Quant aux déplacements à l'étranger, pour un total d'environ 125 000 euros entre 2020 et 2023, ils prêtent tout autant le flanc à la polémique : ceux à New York relevaient-ils de son mandat ou de son plan de carrière futur, eu égard au poste de Haut Commissaire aux Réfugiés qu'elle vise auprès de l'ONU ? Quid de son voyage à Tahiti, prolongé de deux semaines pour rendre visite à sa fille sur place ? « Une erreur de maman », selon son entourage, qui aura coûté la bagatelle de 59 490 € (entre 40 955 € de billets d'avion et 18 545 € de frais d'hébergement et de restauration).
Ces montants qui, quand on les analyse dans le détail, semblent plus personnels que professionnels, choquent d'autant plus que les revenus de l'édile parisienne lui permettraient largement d'y faire face, au-delà d'un quotidien largement pris en charge du fait de ses fonctions. En effet, Anne Hidalgo, en tant que maire, perçoit une indemnité de fonction mensuelle brute de 9 204,23 euros, majorée du fait du statut particulier de Paris, à la fois ville, département et capitale.
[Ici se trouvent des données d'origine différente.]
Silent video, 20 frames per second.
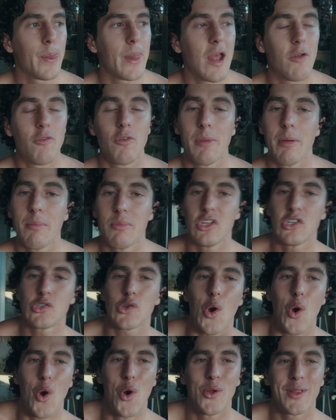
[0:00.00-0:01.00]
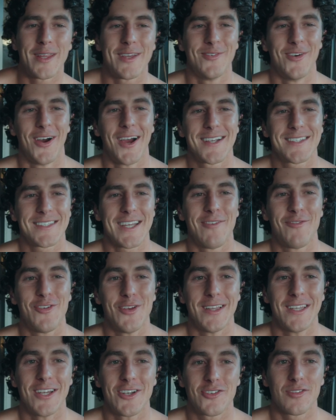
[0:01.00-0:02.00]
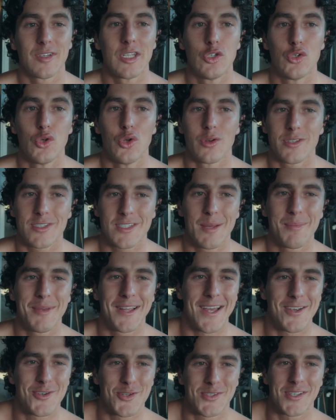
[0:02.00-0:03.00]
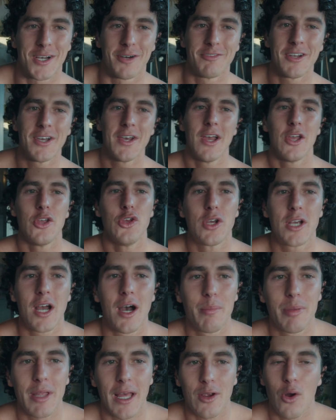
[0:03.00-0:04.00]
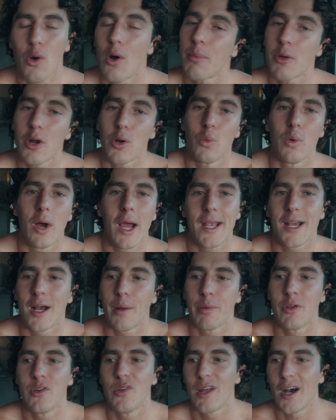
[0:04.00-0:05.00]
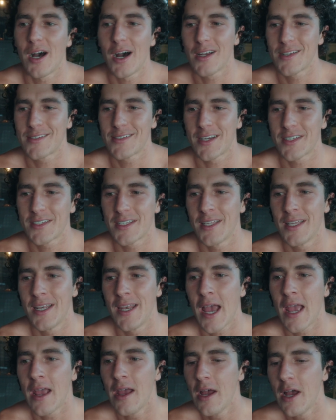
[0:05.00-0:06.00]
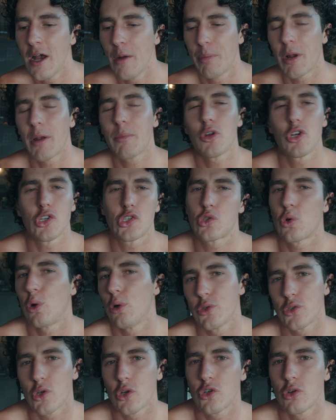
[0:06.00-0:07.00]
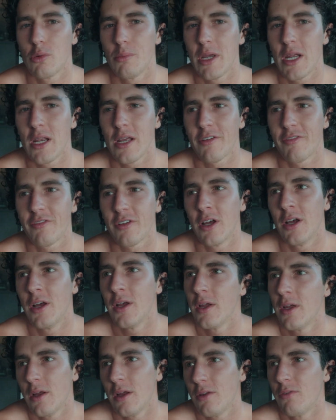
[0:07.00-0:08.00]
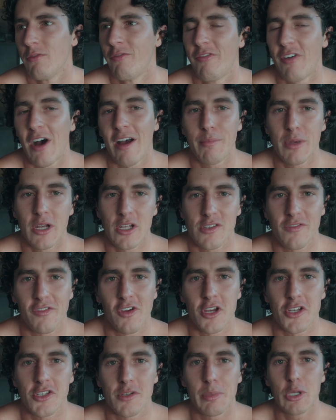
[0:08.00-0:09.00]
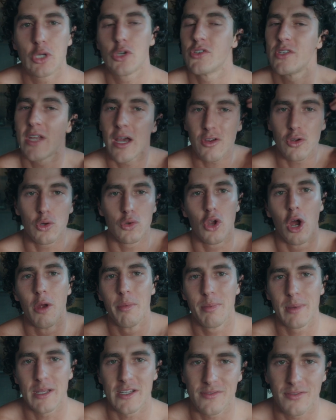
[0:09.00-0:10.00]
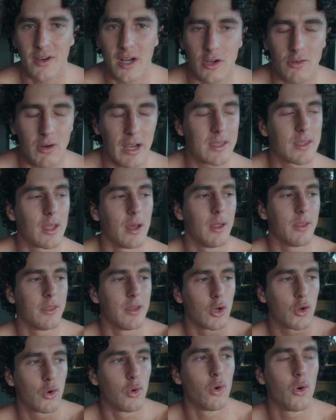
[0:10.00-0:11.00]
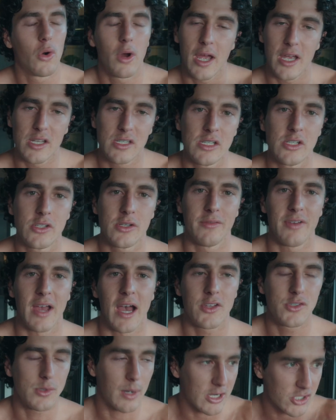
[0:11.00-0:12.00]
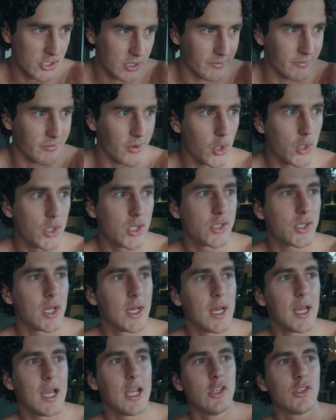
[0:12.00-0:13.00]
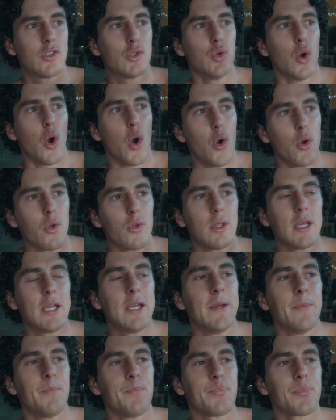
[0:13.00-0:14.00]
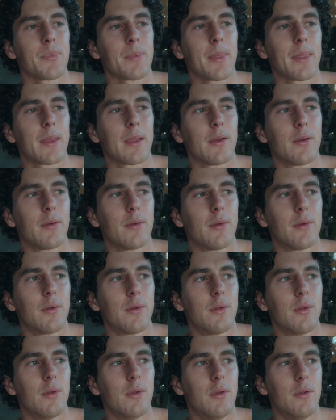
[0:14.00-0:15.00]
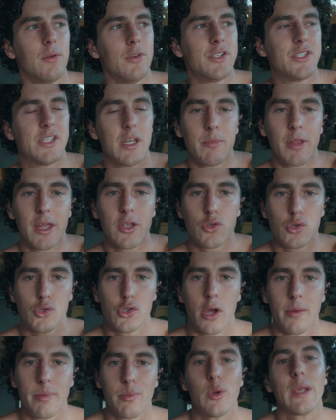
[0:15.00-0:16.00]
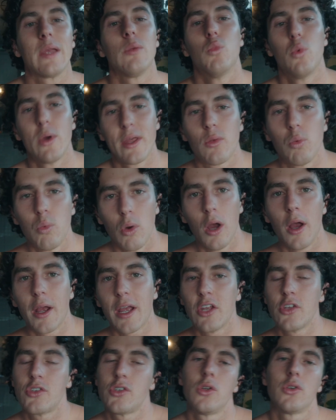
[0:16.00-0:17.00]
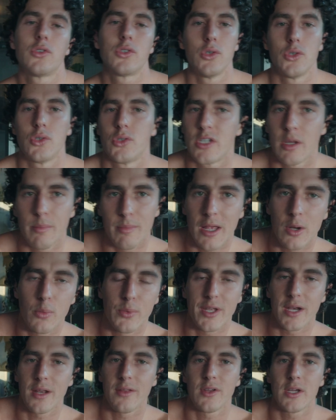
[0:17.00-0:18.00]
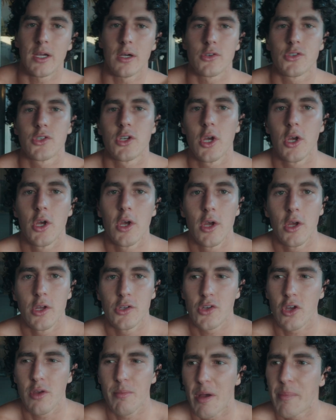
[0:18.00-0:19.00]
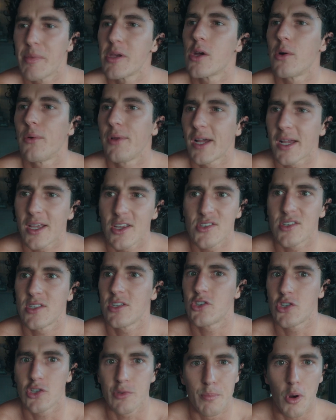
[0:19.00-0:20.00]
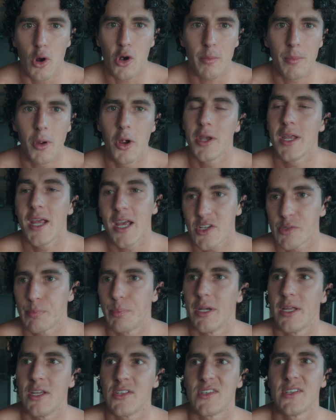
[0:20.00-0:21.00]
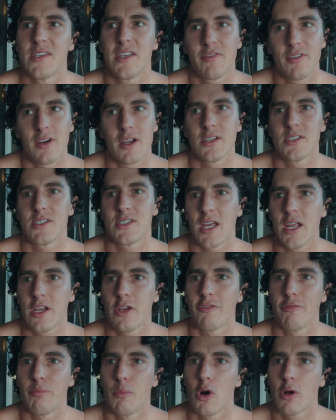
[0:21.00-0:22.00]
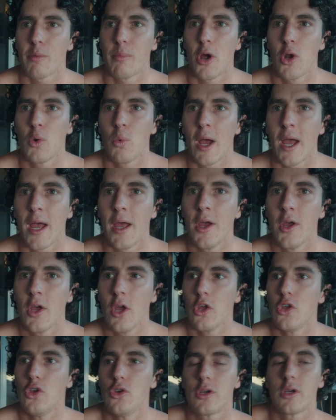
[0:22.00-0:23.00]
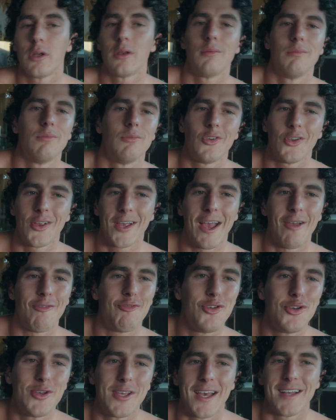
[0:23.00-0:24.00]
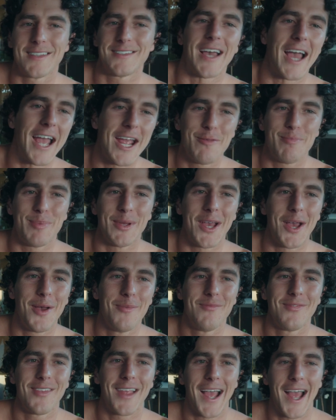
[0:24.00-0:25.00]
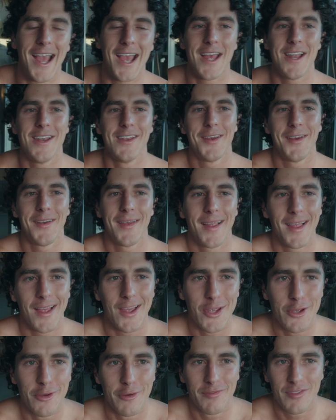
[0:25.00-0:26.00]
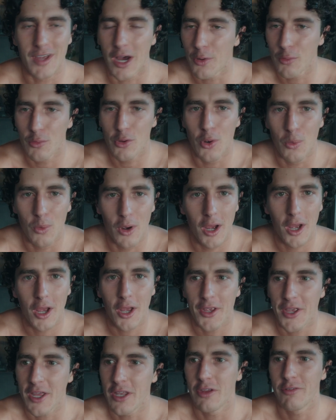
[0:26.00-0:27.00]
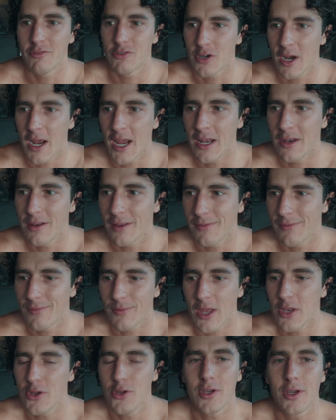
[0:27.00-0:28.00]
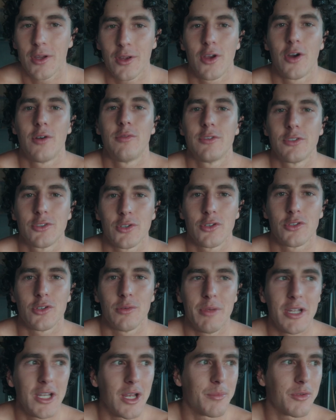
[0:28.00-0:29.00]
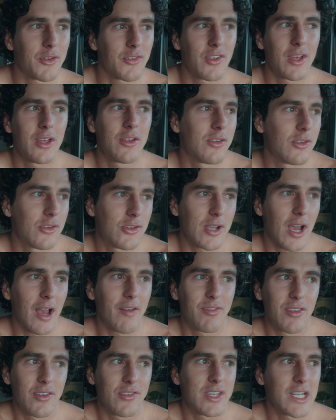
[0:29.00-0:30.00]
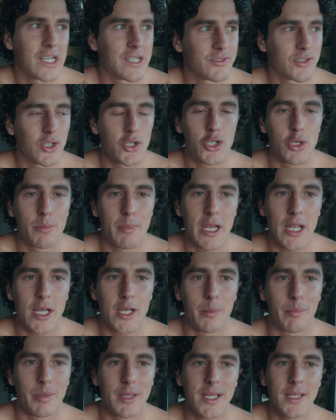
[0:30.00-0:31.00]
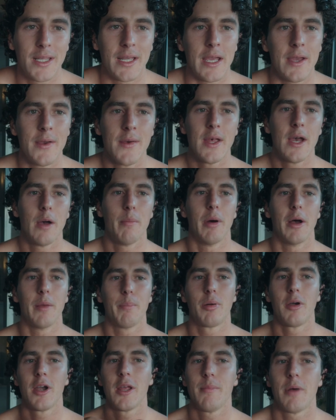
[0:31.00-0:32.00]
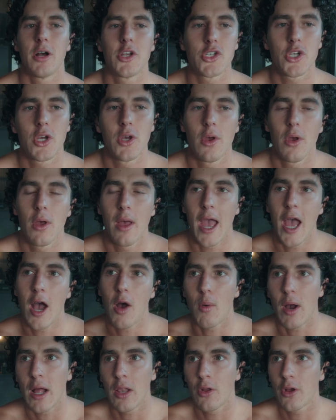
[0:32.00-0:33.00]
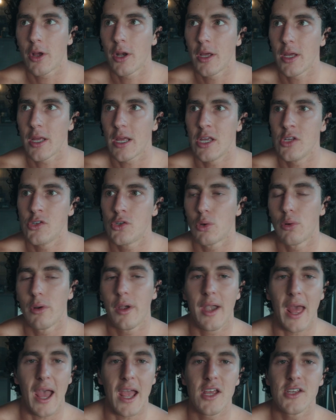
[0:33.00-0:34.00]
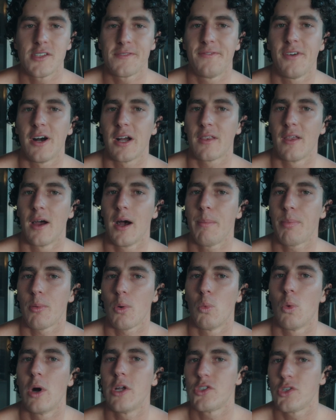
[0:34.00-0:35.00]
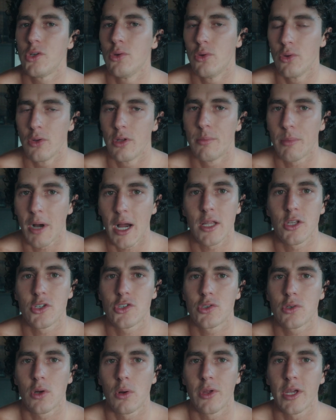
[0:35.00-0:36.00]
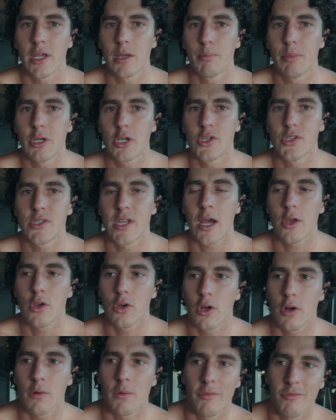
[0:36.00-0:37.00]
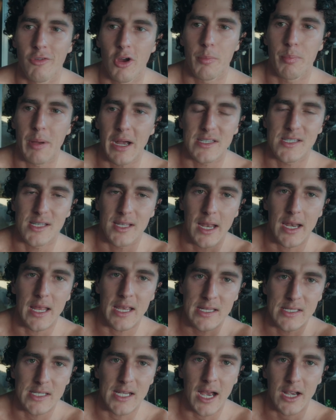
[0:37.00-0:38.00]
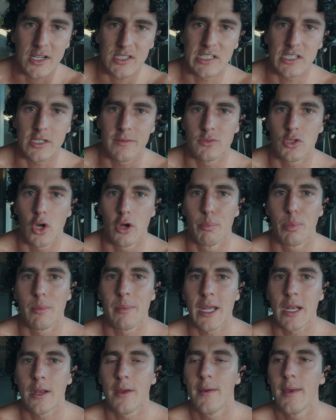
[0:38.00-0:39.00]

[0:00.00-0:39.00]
And remember, this only works if you literally do not stimulate yourself. You can't be like, oh, I'm going to wake up and do the hardest task of the day, but I'm going to scroll on social media for 5 minutes first, because now your dopamine's fucked, right? The core essence of how to actually focus is to only stimulate your dopamine with work. It's not to stimulate it with anything else. So you might be going like, isn't this just monk mode? Yes, but it's a different understanding of monk mode, where you can, if you get to 8 p.m. and you've done all your work and you've trained, then you can go on social media. I'm not telling that you have to stay off social media completely, but pretty much how I look at it is your day is fucked up once you do the mindless scrolling, because now you're going to revert back to that easy access of dopamine.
Hors plafonnement, cotisations sociales et prélèvements fiscaux, le montant net perçu pour cette fonction est estimé à environ 6 500 euros mensuels. À cela s'ajoute une pension civile d'environ 1 840 euros nets mensuels, Anne Hidalgo touchant sa retraite d'inspectrice du travail depuis juillet 2011, à sa demande.
Par ricochet, cette polémique sur les « somptueuses folies d'Anne Hidalgo » met en lumière une autre, indirectement, qui en revanche n'existe pas, mais devrait : dans un communiqué, la mairie de Paris s'est défendue en arguant que ces dépenses représentaient « un montant bien inférieur à celui alloué à d'autres responsables publics : 100 000 euros pour un secrétaire d'État et 150 000 euros pour un ministre ». Mais la France n'est, hélas, pas un pays où une ministre démissionne pour avoir fait usage de l'argent public à des fins personnelles...
- Le montant des notes de frais d'Anne Hidalgo fait scandale.
- Au-delà des montants, on peut aussi largement douter de leur légitimité.
- En France, les montants alloués à un secrétaire d'État et à un ministre pour leurs frais de représentation sont respectivement de 100000 et de 150000 euros annuels.